• **Exercise goal**
Every line in the following data that has "Silent" counts toward the total; state that total alone.

[Collected data]

>>>

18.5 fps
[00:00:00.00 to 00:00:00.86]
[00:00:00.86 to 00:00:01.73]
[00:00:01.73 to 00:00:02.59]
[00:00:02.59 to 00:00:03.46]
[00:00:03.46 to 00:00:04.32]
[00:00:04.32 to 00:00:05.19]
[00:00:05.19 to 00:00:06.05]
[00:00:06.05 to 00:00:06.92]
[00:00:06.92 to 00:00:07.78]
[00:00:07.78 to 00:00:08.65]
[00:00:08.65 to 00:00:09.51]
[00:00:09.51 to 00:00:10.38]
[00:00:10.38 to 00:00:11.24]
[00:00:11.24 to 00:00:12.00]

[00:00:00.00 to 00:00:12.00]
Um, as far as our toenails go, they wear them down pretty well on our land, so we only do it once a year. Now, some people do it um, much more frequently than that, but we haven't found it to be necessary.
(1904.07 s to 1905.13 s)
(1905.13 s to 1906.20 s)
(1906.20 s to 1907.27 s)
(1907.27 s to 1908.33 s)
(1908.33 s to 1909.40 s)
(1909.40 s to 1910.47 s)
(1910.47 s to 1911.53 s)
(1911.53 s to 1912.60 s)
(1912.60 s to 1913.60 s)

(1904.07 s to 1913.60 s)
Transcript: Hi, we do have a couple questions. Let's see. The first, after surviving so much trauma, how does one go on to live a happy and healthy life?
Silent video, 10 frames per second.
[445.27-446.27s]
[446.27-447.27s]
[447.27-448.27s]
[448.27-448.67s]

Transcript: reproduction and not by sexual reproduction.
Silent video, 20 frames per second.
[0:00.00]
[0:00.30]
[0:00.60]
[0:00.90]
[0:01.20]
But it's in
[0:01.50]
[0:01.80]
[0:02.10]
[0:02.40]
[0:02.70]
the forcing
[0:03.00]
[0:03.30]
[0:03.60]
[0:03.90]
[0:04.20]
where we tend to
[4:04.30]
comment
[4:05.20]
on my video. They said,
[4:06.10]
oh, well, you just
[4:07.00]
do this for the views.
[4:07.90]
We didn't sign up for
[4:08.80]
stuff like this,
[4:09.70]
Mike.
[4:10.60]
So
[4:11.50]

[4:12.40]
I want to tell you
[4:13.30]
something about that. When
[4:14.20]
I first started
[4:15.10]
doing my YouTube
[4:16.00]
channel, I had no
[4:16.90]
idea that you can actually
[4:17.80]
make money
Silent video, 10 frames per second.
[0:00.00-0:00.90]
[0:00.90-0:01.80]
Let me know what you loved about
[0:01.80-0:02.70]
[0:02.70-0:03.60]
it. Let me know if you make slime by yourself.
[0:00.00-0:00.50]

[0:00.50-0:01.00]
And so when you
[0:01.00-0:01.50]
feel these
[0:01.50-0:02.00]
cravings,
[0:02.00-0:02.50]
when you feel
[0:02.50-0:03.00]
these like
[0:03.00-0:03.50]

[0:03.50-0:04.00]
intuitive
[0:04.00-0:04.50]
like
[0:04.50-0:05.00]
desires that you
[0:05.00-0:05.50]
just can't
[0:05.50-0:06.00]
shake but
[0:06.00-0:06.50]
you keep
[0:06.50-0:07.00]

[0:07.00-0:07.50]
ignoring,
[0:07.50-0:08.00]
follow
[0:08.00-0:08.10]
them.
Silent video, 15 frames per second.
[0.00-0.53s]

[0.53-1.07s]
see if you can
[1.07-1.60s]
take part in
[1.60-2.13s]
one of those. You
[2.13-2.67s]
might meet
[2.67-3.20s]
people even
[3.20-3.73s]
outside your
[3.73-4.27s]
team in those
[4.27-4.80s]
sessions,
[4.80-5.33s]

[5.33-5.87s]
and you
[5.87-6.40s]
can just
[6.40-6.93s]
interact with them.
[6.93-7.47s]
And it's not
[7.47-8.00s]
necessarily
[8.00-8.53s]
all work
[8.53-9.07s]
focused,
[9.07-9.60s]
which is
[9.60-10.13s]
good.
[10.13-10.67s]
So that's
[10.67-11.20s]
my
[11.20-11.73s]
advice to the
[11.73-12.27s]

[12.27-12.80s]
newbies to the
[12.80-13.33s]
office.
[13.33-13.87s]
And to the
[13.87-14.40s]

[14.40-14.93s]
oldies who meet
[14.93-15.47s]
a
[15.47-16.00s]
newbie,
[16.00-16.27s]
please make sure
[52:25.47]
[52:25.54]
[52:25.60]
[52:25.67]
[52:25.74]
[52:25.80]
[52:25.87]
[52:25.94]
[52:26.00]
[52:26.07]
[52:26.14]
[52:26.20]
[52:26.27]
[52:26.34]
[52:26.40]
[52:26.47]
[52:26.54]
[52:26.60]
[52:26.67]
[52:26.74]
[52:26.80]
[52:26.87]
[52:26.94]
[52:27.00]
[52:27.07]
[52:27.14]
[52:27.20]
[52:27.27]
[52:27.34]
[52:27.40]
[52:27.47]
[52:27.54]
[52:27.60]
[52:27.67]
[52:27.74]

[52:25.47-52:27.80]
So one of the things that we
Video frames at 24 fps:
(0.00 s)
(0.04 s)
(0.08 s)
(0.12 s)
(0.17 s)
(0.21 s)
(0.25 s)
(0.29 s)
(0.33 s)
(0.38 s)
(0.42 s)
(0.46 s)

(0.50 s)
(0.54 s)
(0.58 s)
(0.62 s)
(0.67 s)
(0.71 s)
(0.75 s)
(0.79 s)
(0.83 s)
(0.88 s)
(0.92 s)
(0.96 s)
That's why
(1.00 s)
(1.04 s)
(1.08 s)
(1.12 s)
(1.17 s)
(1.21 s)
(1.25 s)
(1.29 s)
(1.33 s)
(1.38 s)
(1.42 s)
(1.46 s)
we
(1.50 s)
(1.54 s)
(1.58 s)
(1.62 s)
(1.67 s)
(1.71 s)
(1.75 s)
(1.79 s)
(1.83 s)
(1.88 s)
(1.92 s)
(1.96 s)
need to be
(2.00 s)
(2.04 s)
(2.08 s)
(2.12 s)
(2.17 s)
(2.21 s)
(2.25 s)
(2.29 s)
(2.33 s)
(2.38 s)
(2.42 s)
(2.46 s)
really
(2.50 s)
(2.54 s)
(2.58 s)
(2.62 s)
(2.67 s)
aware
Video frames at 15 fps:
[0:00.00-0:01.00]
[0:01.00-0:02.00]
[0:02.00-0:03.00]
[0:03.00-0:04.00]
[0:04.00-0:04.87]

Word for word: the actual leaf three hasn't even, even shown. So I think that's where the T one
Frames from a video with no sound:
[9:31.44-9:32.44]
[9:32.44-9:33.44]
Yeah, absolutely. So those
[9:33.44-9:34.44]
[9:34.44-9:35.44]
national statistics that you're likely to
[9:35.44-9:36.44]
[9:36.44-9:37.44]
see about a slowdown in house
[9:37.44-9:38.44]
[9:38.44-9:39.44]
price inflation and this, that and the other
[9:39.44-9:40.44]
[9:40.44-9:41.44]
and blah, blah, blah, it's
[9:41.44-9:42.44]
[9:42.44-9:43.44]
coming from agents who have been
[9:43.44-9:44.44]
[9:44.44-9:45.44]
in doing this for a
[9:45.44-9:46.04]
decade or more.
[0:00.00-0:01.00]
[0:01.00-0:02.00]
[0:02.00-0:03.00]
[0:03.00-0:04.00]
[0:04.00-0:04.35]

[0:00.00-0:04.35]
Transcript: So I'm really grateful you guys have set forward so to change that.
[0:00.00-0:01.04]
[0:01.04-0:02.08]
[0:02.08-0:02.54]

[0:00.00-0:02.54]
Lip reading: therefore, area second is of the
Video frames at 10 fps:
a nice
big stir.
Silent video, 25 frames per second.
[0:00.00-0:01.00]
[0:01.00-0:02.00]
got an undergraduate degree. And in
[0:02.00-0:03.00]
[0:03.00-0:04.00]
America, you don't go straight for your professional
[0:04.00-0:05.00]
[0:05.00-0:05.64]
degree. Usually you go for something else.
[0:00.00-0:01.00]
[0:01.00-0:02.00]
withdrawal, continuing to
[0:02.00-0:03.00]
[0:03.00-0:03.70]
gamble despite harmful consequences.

<<<

• **Answer to the exercise**
5